(Dataset entries)

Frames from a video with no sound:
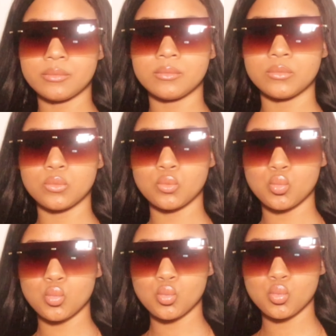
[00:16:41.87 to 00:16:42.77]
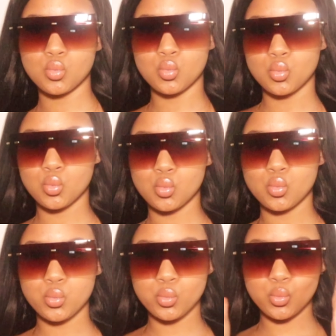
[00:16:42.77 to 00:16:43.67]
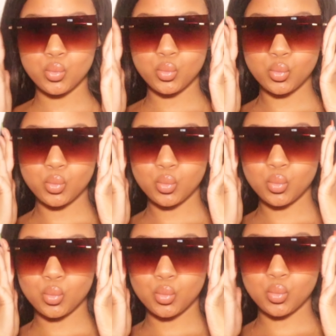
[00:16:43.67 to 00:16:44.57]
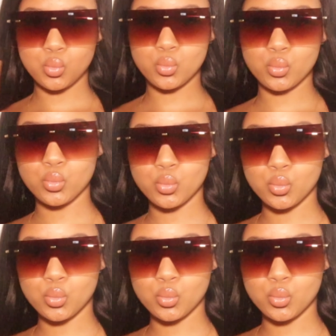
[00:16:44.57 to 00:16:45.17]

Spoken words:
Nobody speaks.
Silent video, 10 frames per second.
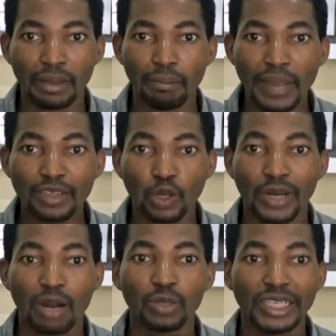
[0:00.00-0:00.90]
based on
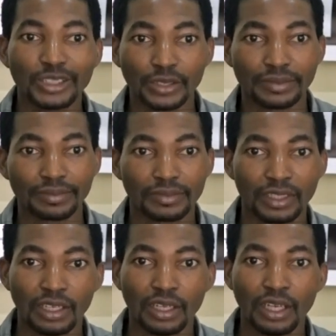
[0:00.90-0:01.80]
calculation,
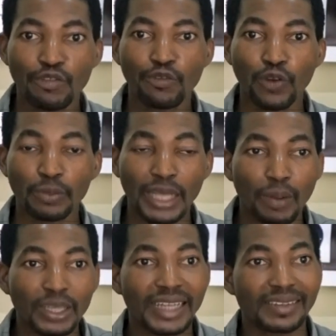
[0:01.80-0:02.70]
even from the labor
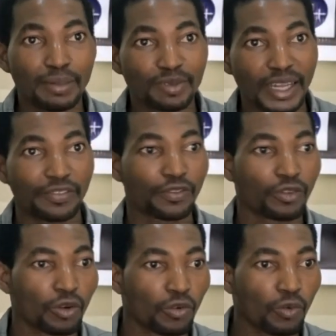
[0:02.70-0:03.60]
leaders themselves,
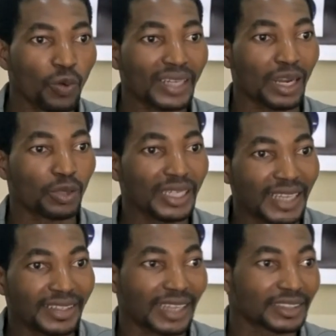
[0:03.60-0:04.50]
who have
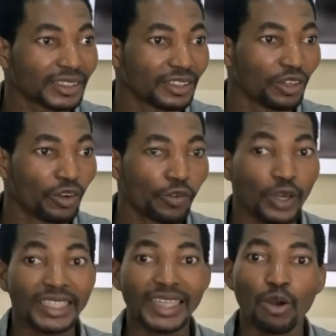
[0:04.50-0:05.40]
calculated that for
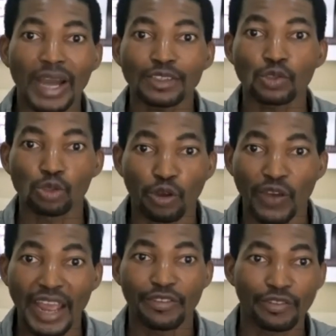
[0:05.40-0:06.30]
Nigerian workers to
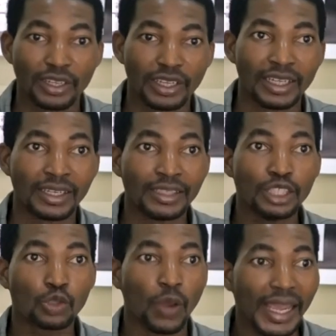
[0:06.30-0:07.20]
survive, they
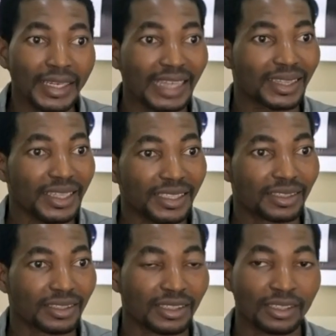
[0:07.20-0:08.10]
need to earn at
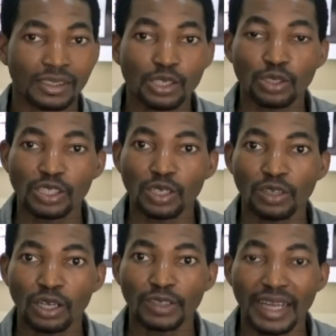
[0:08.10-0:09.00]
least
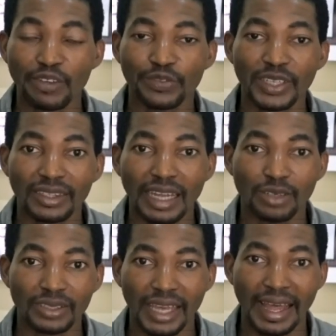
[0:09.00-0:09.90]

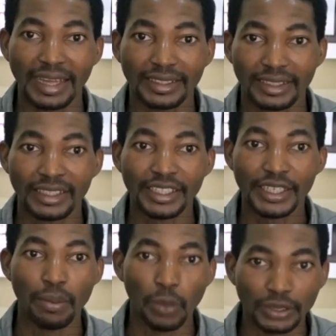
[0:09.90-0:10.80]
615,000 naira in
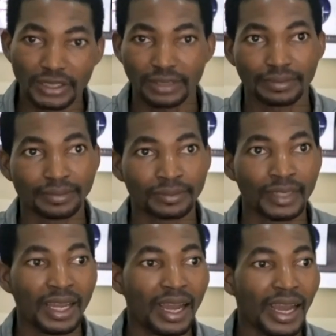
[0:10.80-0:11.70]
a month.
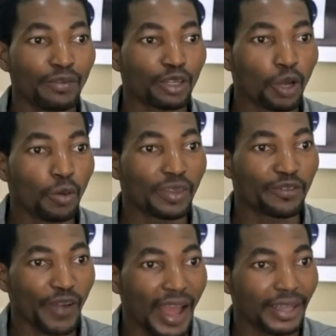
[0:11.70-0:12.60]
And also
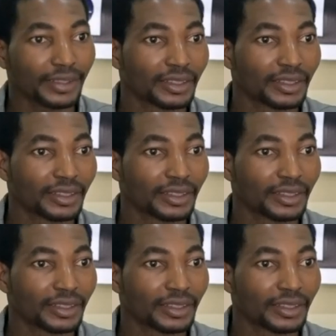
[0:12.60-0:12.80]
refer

- **WHAT IS BEING ASKED**:
Set down all of the entries precisely and keep the pictures out of the copy.

- **RESULT**:
Frames from a video with no sound:
[00:16:41.87 to 00:16:42.77]
[00:16:42.77 to 00:16:43.67]
[00:16:43.67 to 00:16:44.57]
[00:16:44.57 to 00:16:45.17]

Spoken words:
Nobody speaks.
Silent video, 10 frames per second.
[0:00.00-0:00.90]
based on
[0:00.90-0:01.80]
calculation,
[0:01.80-0:02.70]
even from the labor
[0:02.70-0:03.60]
leaders themselves,
[0:03.60-0:04.50]
who have
[0:04.50-0:05.40]
calculated that for
[0:05.40-0:06.30]
Nigerian workers to
[0:06.30-0:07.20]
survive, they
[0:07.20-0:08.10]
need to earn at
[0:08.10-0:09.00]
least
[0:09.00-0:09.90]

[0:09.90-0:10.80]
615,000 naira in
[0:10.80-0:11.70]
a month.
[0:11.70-0:12.60]
And also
[0:12.60-0:12.80]
refer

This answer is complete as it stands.